For chromosomal insertion of the genes encoding the enzymes for formate assimilation (MexFTFL, MexFCH and MexMTDA, together referred to as FCM) [13,34], we used a previously described genome insertion protocol [53] and vector [13] containing the desired genes (“pDM4:SS9-C1M”, Table 1). In brief, a non-replicative plasmid (pDM4, R6K ori) was introduced into the respective recipient strain via conjugation from an E. coli ST18 donor strain, as described previously [48,49,53]. Kanamycin resistance was used to select for chromosomal insertion of the synthetic FCM operon (including the kanamycin resistance gene) via native homologous recombination based on 600 bp homology regions, with subsequent levansucrase (sacB) counter-selection.

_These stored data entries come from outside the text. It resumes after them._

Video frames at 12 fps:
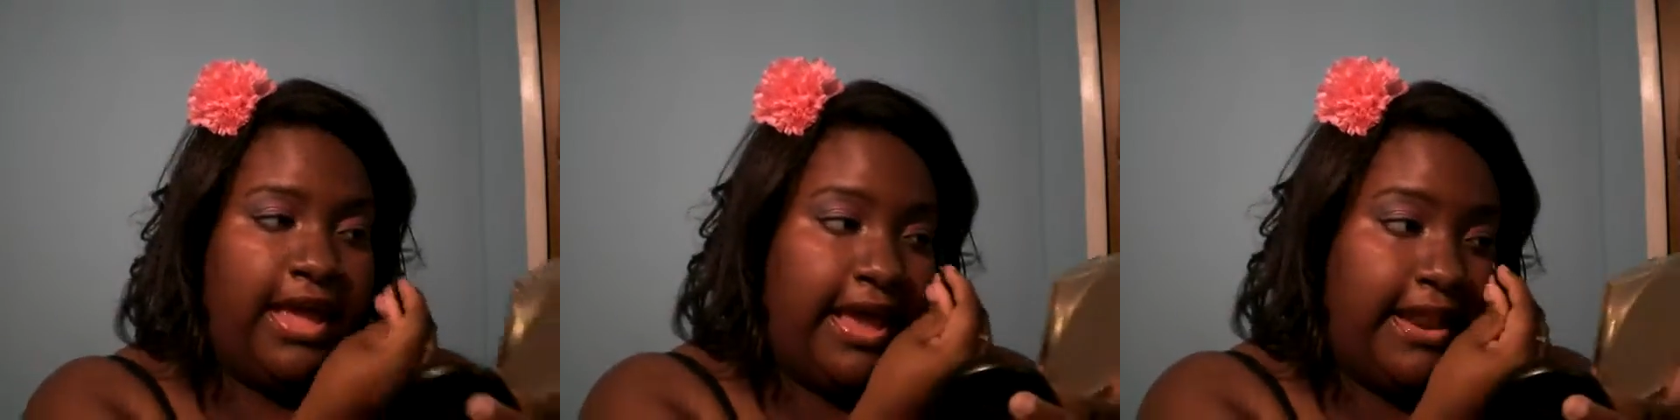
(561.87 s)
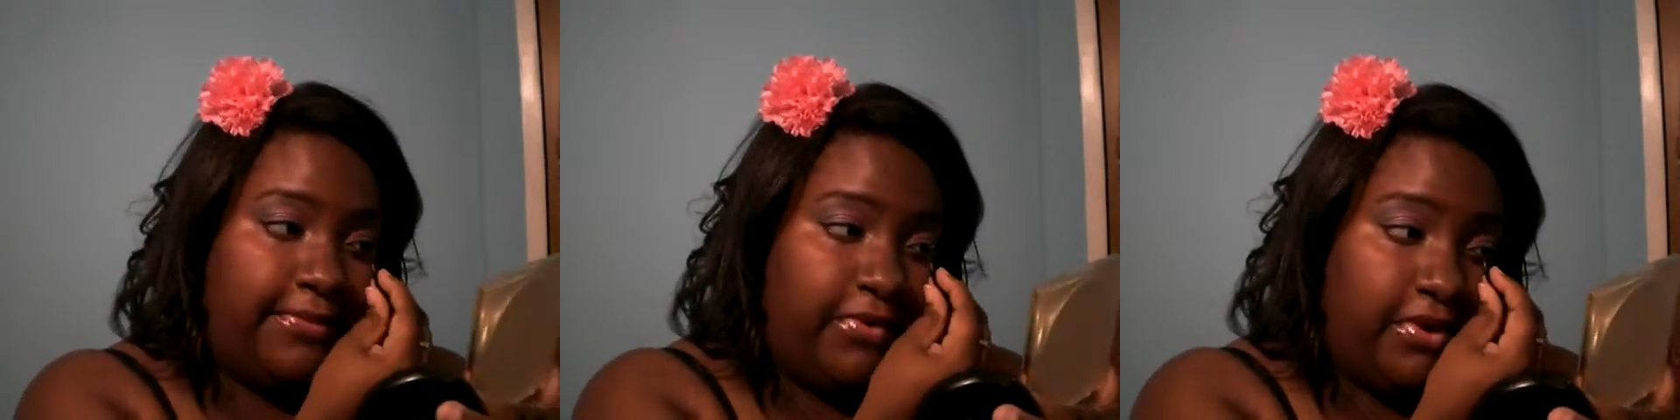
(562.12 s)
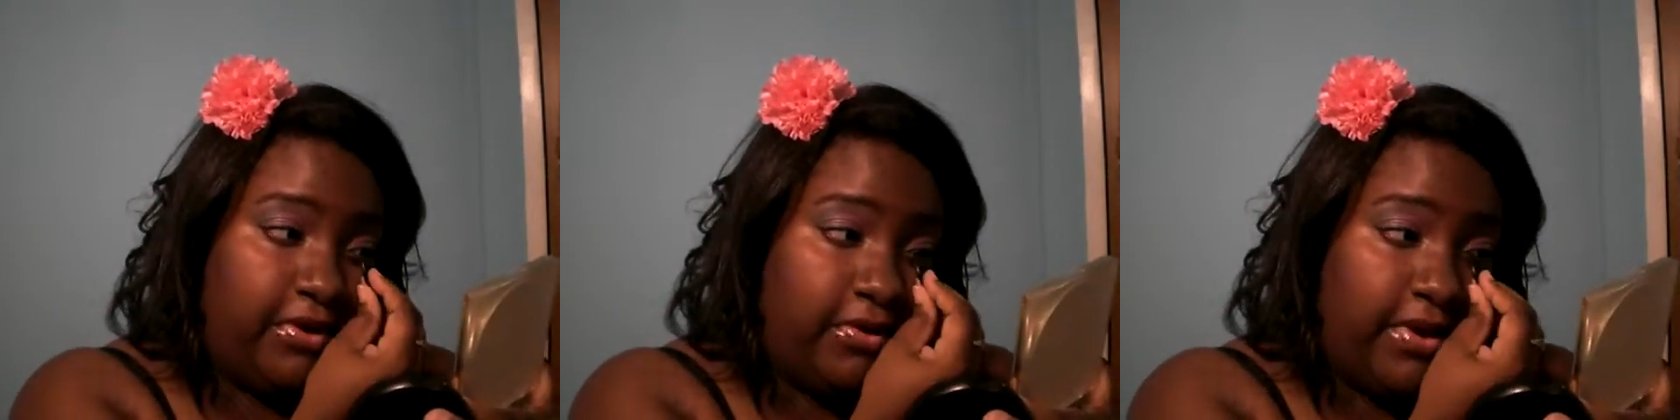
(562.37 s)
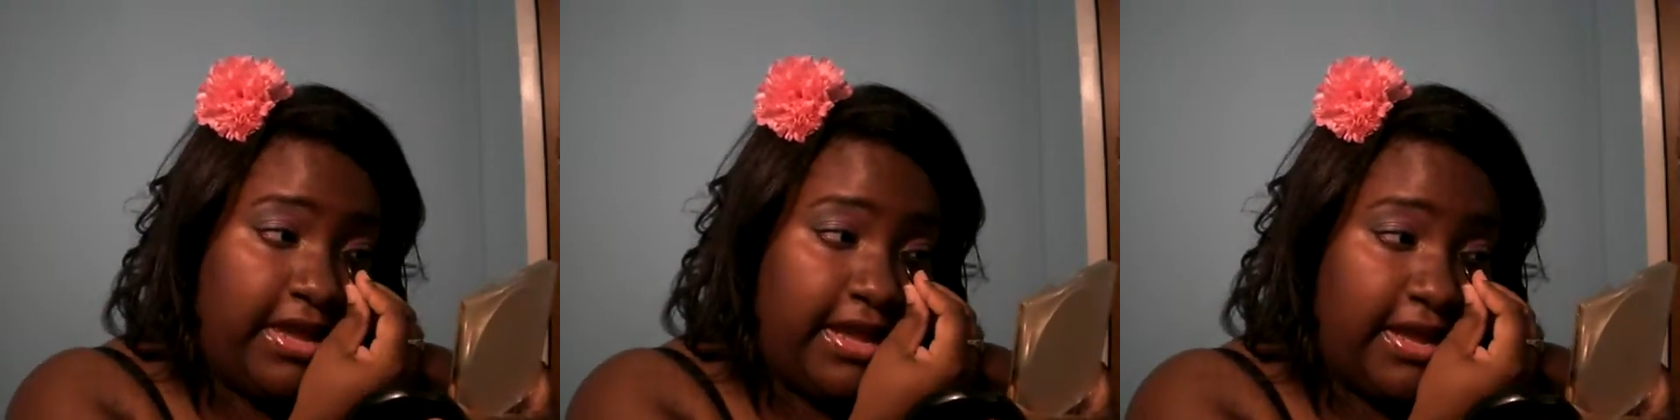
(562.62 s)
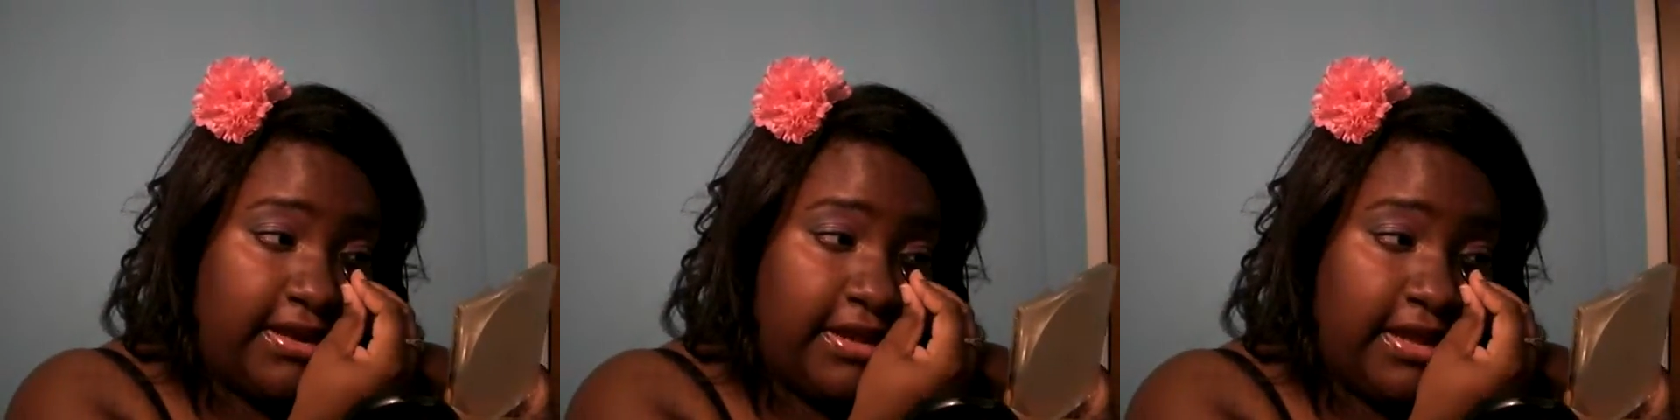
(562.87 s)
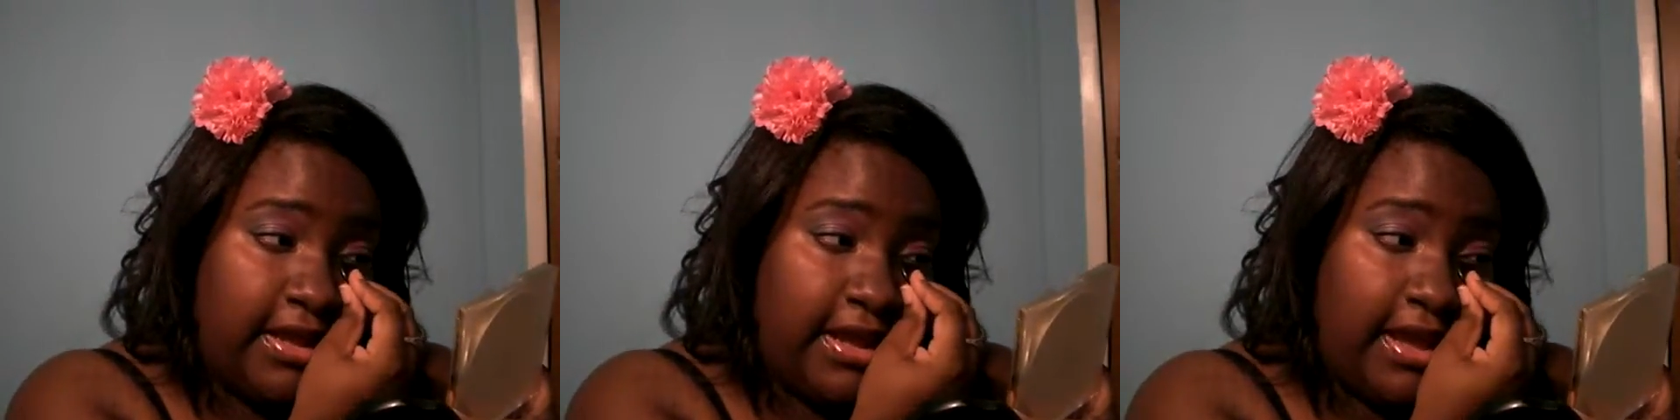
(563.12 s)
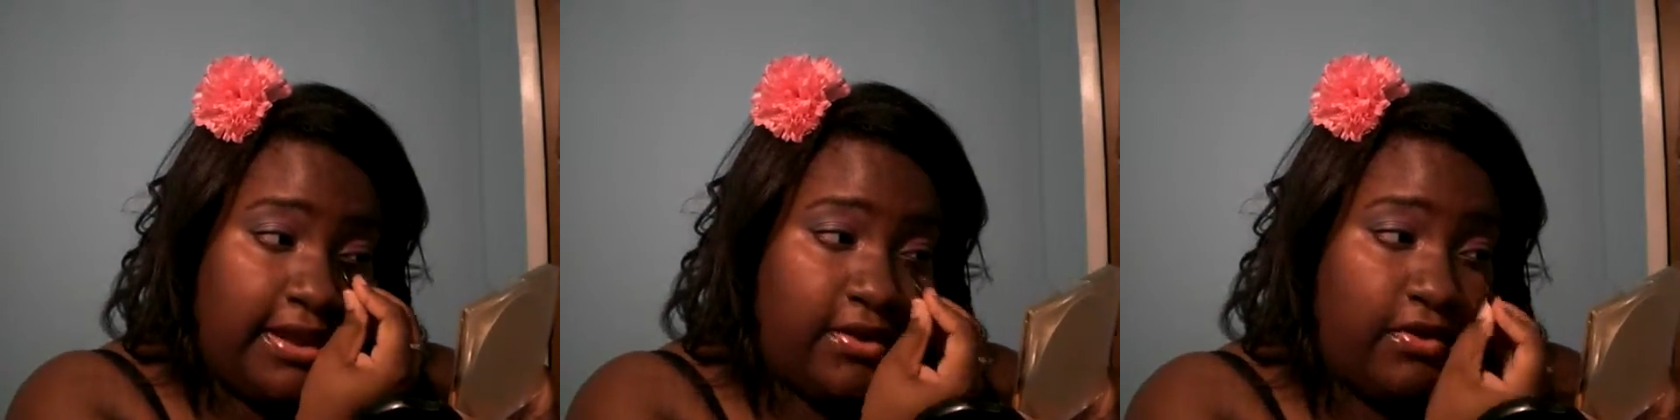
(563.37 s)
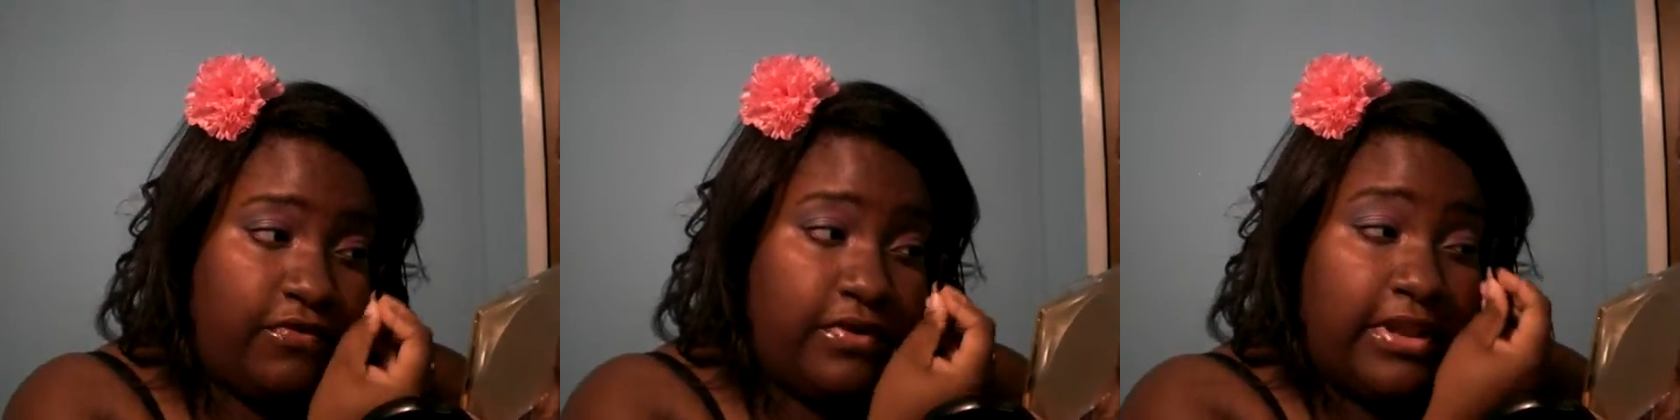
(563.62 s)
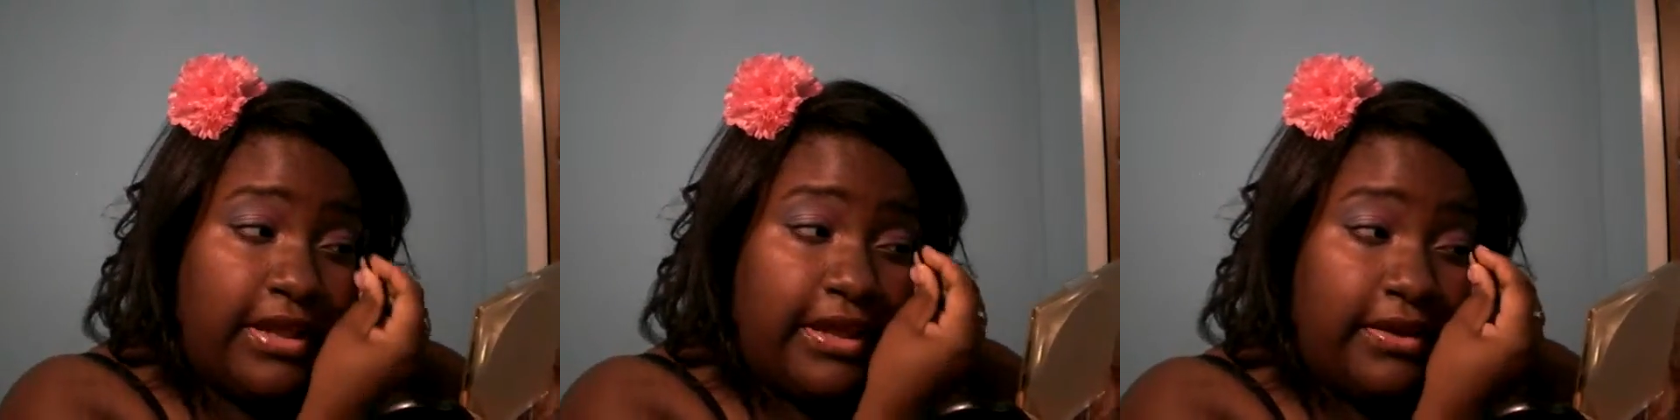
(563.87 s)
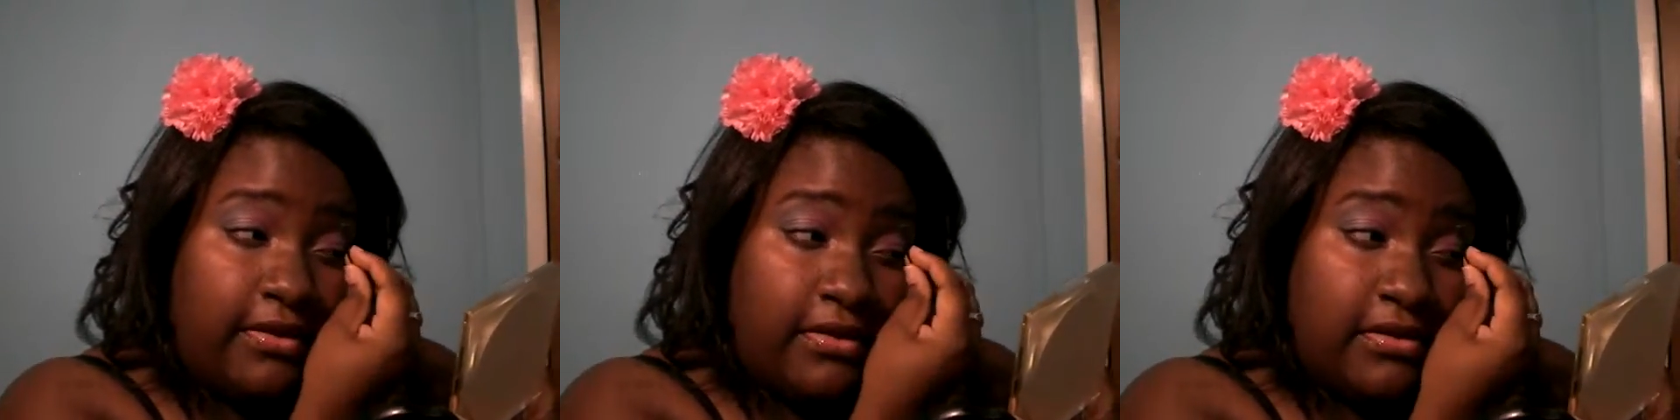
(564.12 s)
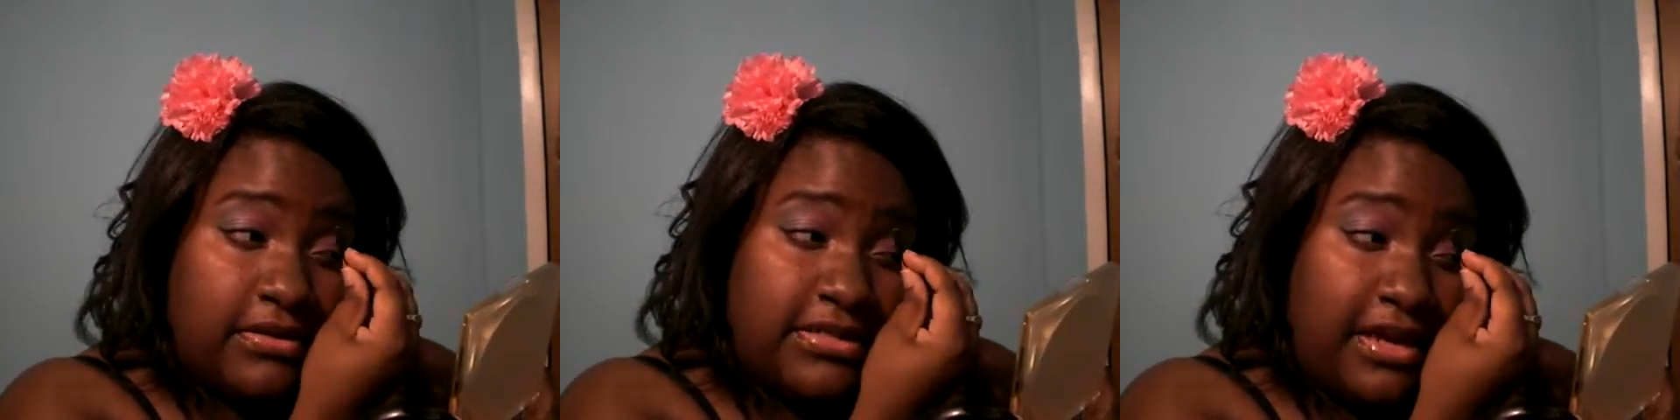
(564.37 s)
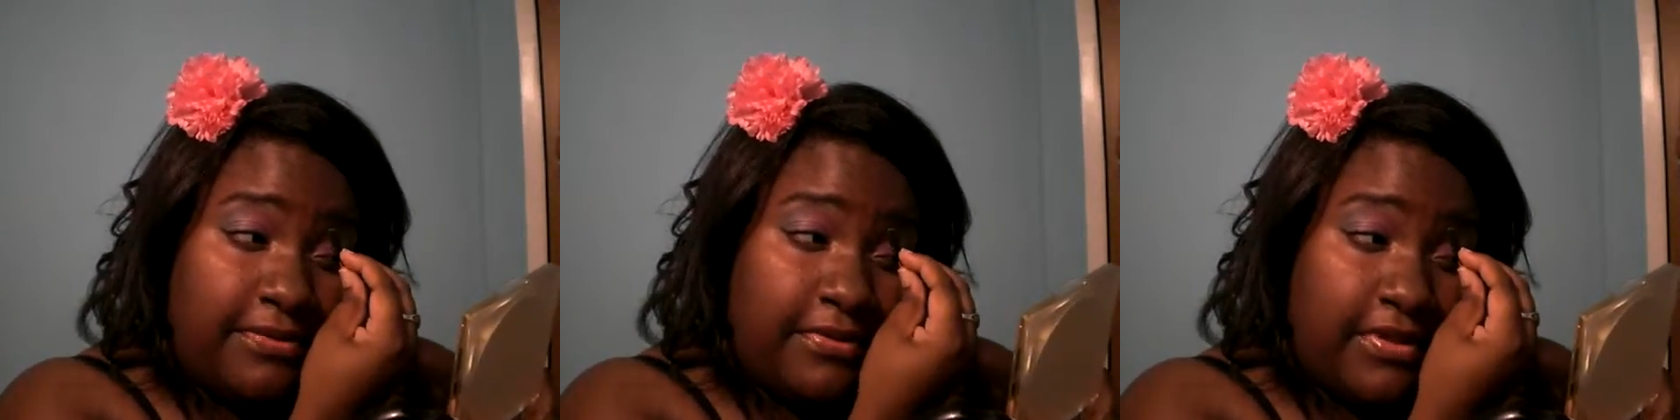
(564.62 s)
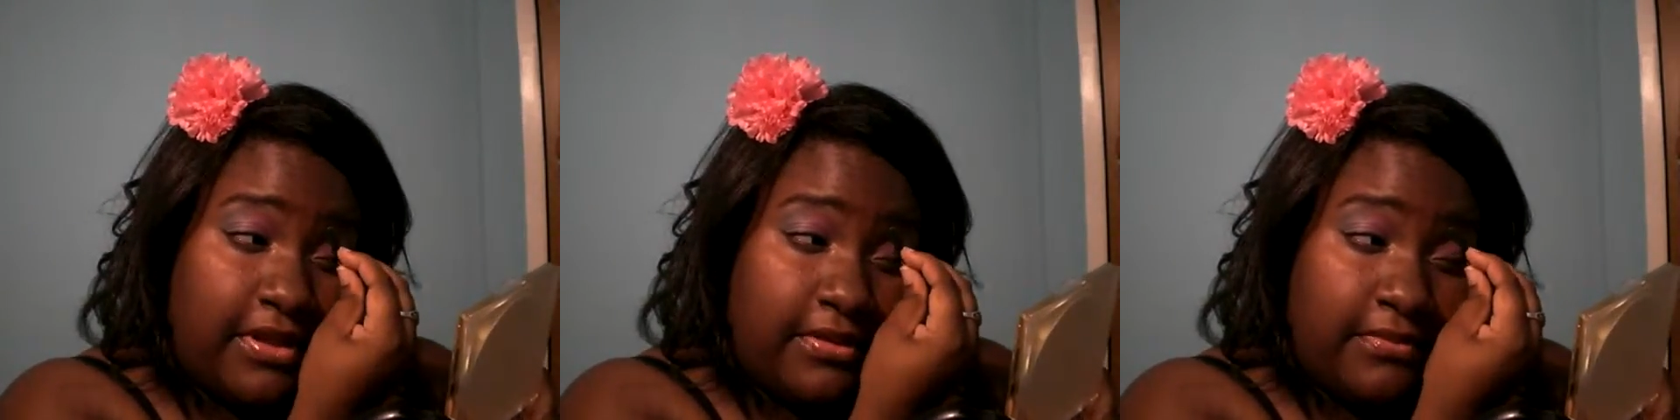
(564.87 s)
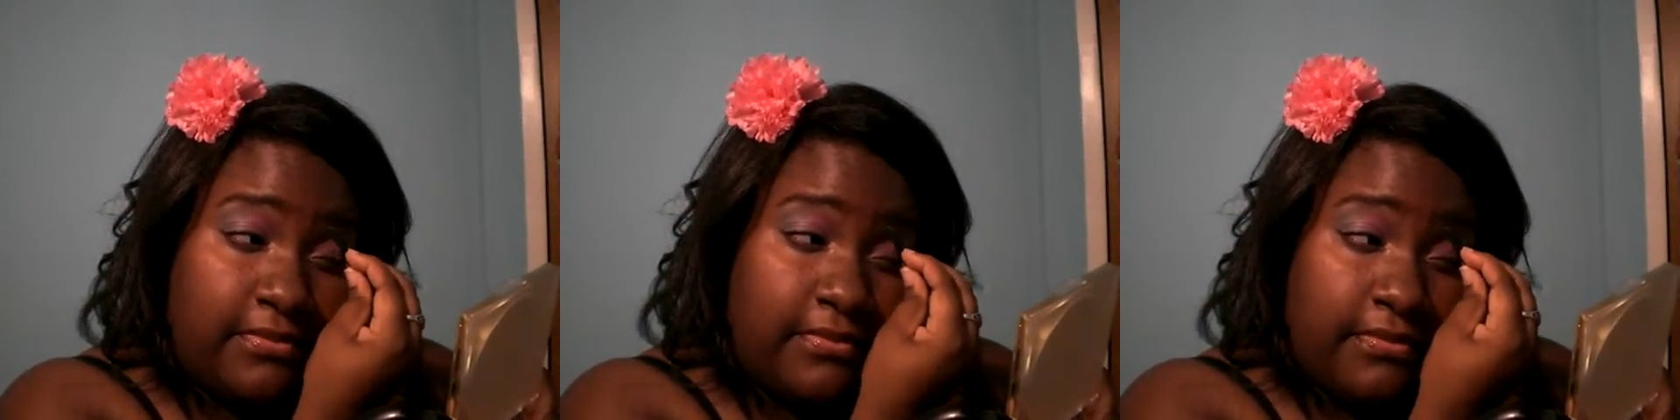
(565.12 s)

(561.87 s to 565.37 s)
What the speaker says: and I'm going to go ahead and overlay on top of that.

For chromosomal insertion of the arabinose-inducible T7-RNA polymerase to create C1S and C1-opt, we transferred the corresponding genomic locus from BL21-AI (Invitrogen) using P1 phage transduction. The transferred locus consists of an insertion replacing the araB gene, introducing genes encoding a tetracycline efflux pump (a selectable tetracycline resistance marker) and T7-RNA polymerase [57]. The latter is controlled by the endogenous ParaBAD promoter, thus, achieving arabinose-inducible expression of T7-RNA polymerase. Successful transductants were selected via tetracycline resistance and the insertion site was verified by PCR.

Plasmid construction

C1-opt already contains a kanamycin resistance, which is why the anthranilate N-MT from Ruta graveolens (rganmt) was cloned with the restriction enzymes NdeI and HindIII into an ampicillin resistance-containing pET22b( +) vector: Separately, 1 µg of the vectors pET28a::rganmt and pET22b( +) were digested with NdeI and HindIII at 37 °C for 2 h followed by separation by agarose gel electrophoresis (1% agarose, 100 V, 50 min) and clean-up of the excised bands of the cut rganmt insert and the cut pET22b( +) vector using the Promega Wizard Plus DNA Purification System. 50 ng of the linear vector were combined in a 1:3 ratio with the respective gene to be inserted and 2 µl of 5 × In-Fusion buffer in a total volume of 10 µl nuclease free water. The mixture was incubated at 50 °C for 20 min followed by standard chemical transformation into E. coli Stellar cells, as recommended for the Takara Bio In-Fusion Cloning. The identity of each vector was confirmed by sequencing.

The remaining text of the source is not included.